Иванов позвонил дежурному, чтобы подавал машину, а сам подошел к окну и, глядя на заснеженную улицу, закурил. Откуда ему так знакома эта фамилия – Захаржевский? Да мало ли? Фамилия хоть и не частая, но не такая уж редкая... Должно быть, был среди многочисленных «крестников» Иванова какой-нибудь однофамилец Никиты Всеволодовича.

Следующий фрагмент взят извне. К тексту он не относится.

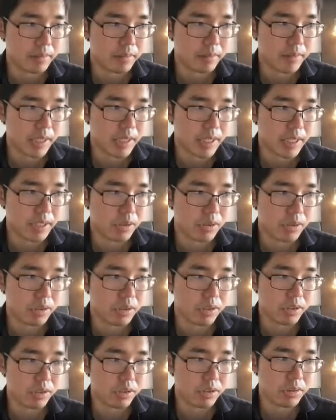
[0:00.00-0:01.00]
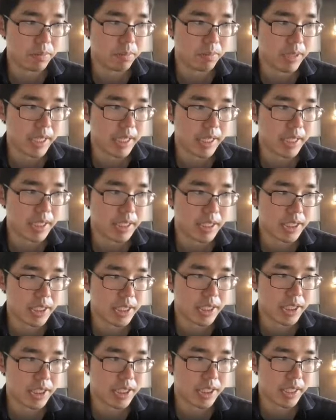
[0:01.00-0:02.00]
introduced by
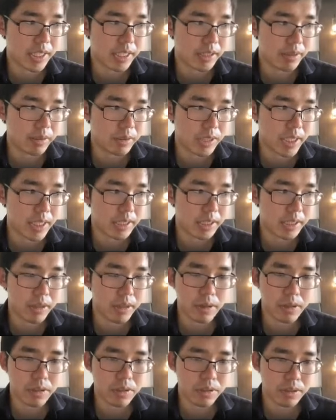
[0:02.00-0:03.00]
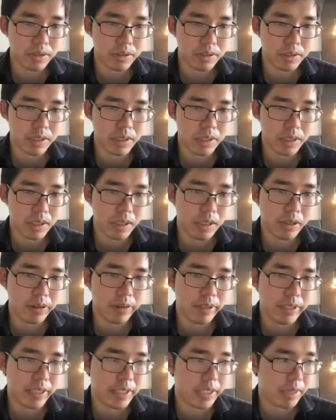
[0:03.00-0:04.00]
Chi-Jin and also his co-authors,
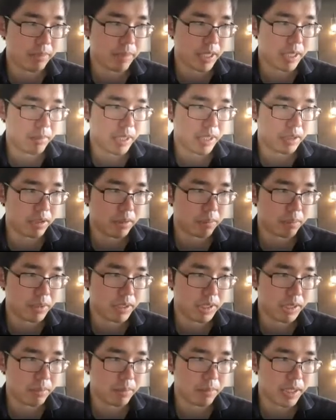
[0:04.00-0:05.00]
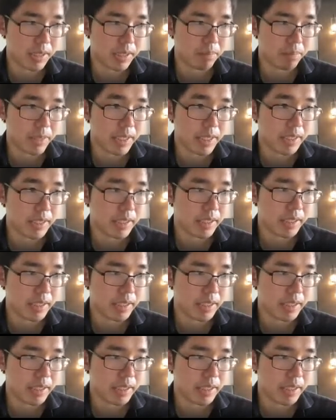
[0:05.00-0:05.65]
or linear Bellman complete MDPs.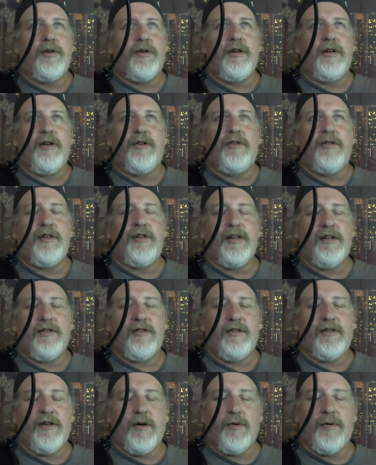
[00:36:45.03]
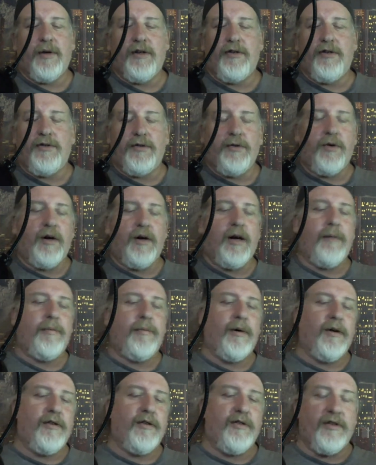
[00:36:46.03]
And those things we drew up
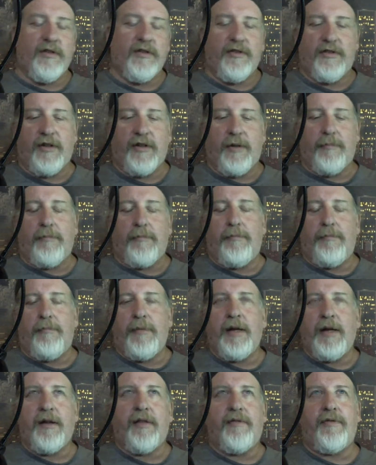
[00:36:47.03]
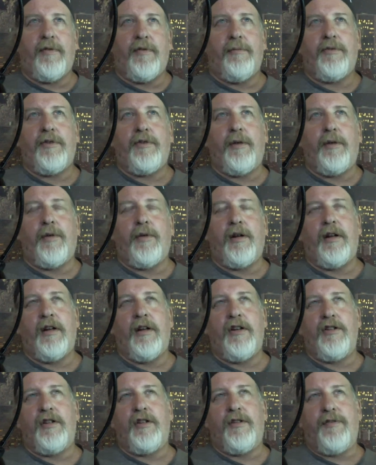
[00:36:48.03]
are just some myth from some
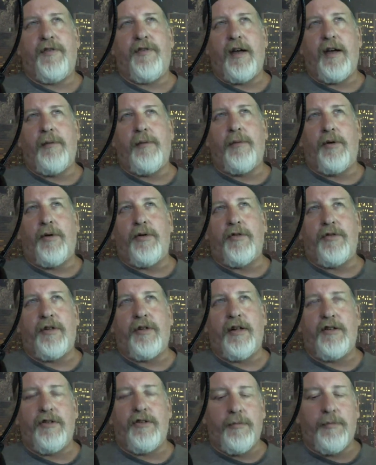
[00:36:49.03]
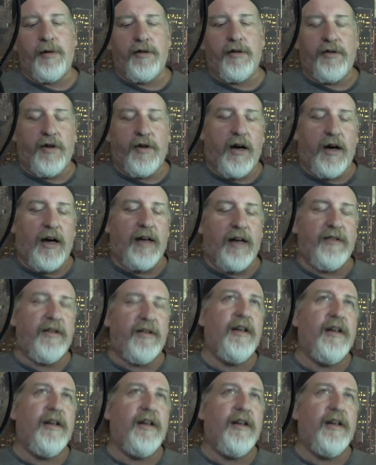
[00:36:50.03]
religious fables that you've been taught,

Первый опыт общения с гражданином Захаржевским, в автомобиле по пути в Москву, оказался малопродуктивным. Растрепанный, в дубленке, накинутой на тренировочный костюм, в который его заставили переодеться, забрав его окровавленную одежду на экспертизу, весь в ссадинах и кровоподтеках – местные менты, как всегда, переусердствовали с «сопротивлением при задержании» и, между прочим, уничтожили гипотетические следы якобы имевшей место драки, – Никита Всеволодович производил впечатление человека невменяемого. Упорно глядя в одну точку воспаленными глазами, он всю дорогу тупо бубнил: «Это я... я убил Юру. Требую высшей меры». Налюбовавшись на подозреваемого, Иванов от вопросов воздержался. На своем следовательском веку Иванов повидал немало психов – и самых что ни на есть доподлинных, и «косящих под вольтанутого», и «филонов чистых». Опыт подсказывал ему, что в данном случае невменяемость определенно не симулируемая, носит не органический, а, скорее, ситуативный характер, вызванный шоком от пережитого. В самое ближайшее время будет ясно, возникнет ли потребность в полноценной психиатрической экспертизе. Пока же надо поместить подозреваемого в обстановку, наиболее полезную для следствия.